Also, why didn’t we just define an external function (lets call it cheating()
) instead of the (function(col) {...})
monstrosity?
# what we should have done
cheating <- function(col) {
Sys.sleep(0.1)
return(mean(col, na.rm=TRUE))
}
results <- flights %>%
partition(dest) %>%
summarize(est_travel_time=cheating(air_time)) %>%
collect() %>%
arrange(est_travel_time)
Initialising 7 core cluster.
group_indices_.grouped_df ignores extra arguments
Error in checkForRemoteErrors(lapply(cl, recvResult)) : 7 nodes produced errors;
first error: Evaluation error: could not find function "cheating".
What happened? Why doesn’t our parallel cluster know about the cheating()
function?

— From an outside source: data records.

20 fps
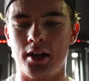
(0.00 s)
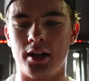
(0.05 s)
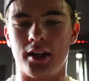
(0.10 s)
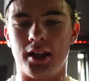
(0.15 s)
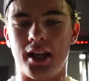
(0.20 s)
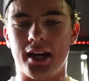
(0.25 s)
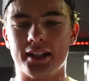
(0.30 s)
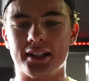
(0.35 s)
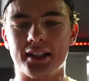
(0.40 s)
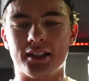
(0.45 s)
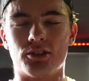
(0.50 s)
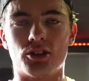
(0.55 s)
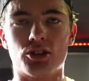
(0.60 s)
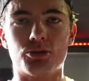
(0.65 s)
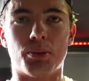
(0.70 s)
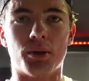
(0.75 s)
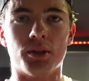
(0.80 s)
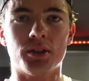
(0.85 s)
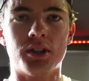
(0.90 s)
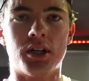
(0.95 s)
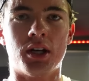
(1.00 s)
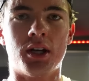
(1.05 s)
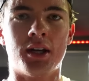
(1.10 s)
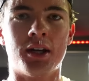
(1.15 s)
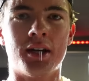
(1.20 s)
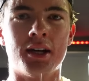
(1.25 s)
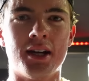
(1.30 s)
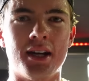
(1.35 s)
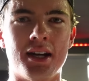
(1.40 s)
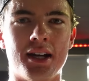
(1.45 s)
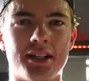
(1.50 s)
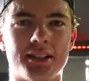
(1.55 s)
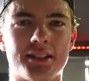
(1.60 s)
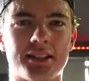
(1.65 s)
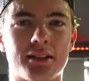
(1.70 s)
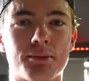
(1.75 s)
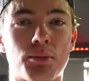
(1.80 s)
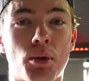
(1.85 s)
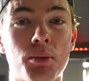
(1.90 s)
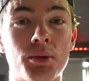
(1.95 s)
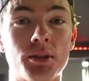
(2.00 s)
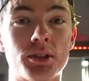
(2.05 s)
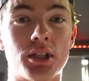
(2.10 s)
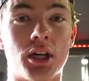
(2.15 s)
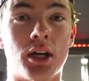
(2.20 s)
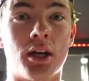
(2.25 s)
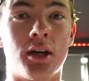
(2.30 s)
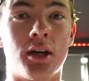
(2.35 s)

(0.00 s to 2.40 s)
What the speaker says: lactate response is at the moment.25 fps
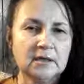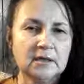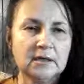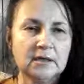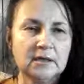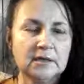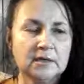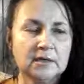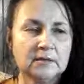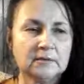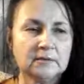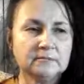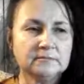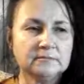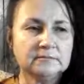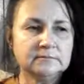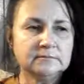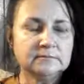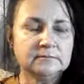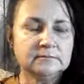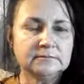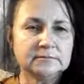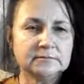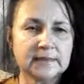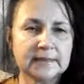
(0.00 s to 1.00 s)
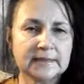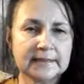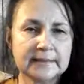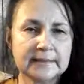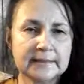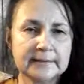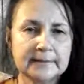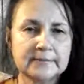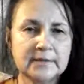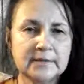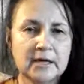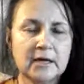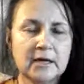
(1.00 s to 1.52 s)
Um, and
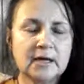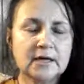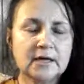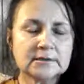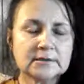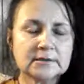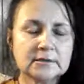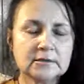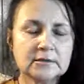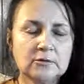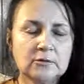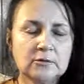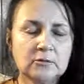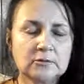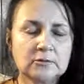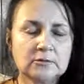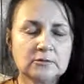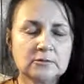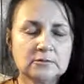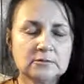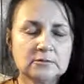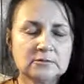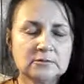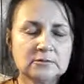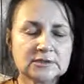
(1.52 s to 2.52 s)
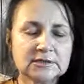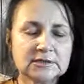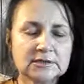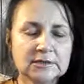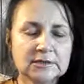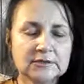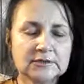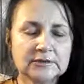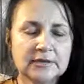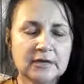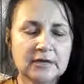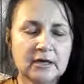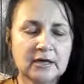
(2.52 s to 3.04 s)
I'm not,
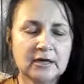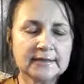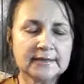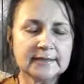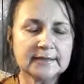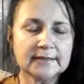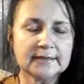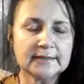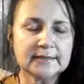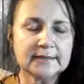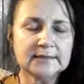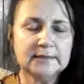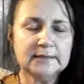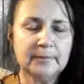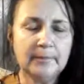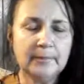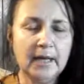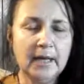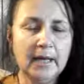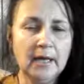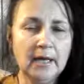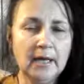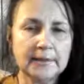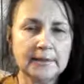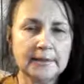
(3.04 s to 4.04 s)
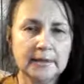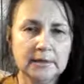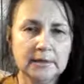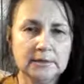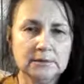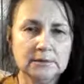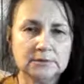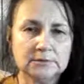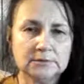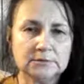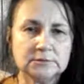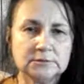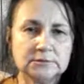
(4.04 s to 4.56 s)
still not getting to bed.
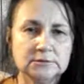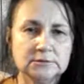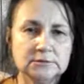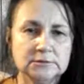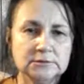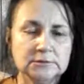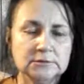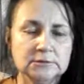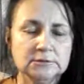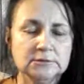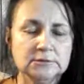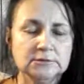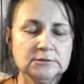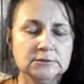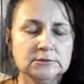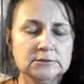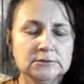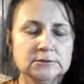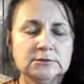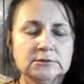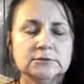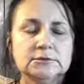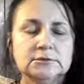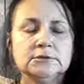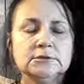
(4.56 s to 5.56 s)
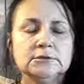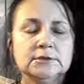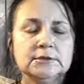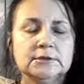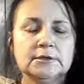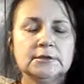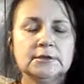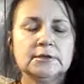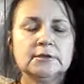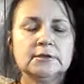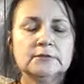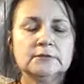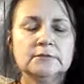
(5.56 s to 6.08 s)
You
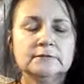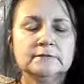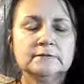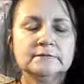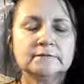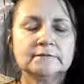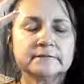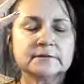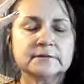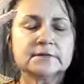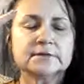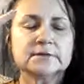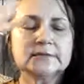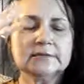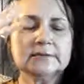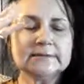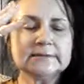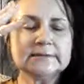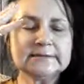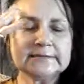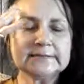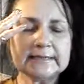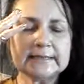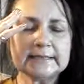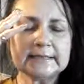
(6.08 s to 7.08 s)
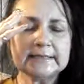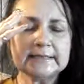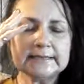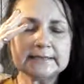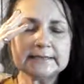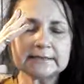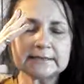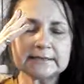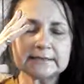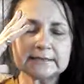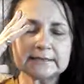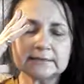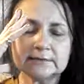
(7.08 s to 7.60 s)
know, for goodness
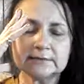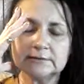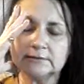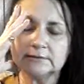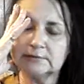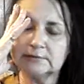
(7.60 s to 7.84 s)
sakes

As it turns out, our parallel workers are pretty much brand new copies of R with nothing loaded except for the data sent to them via partition()
. We’ll need to more or less manage our cluster manually to send them the data they need.
There are several functions we’ll use here:
makePSOCKcluster()
- Creates our cluster. This is from theparallel
package.set_default_cluster()
- Make the created cluster get used bypartition()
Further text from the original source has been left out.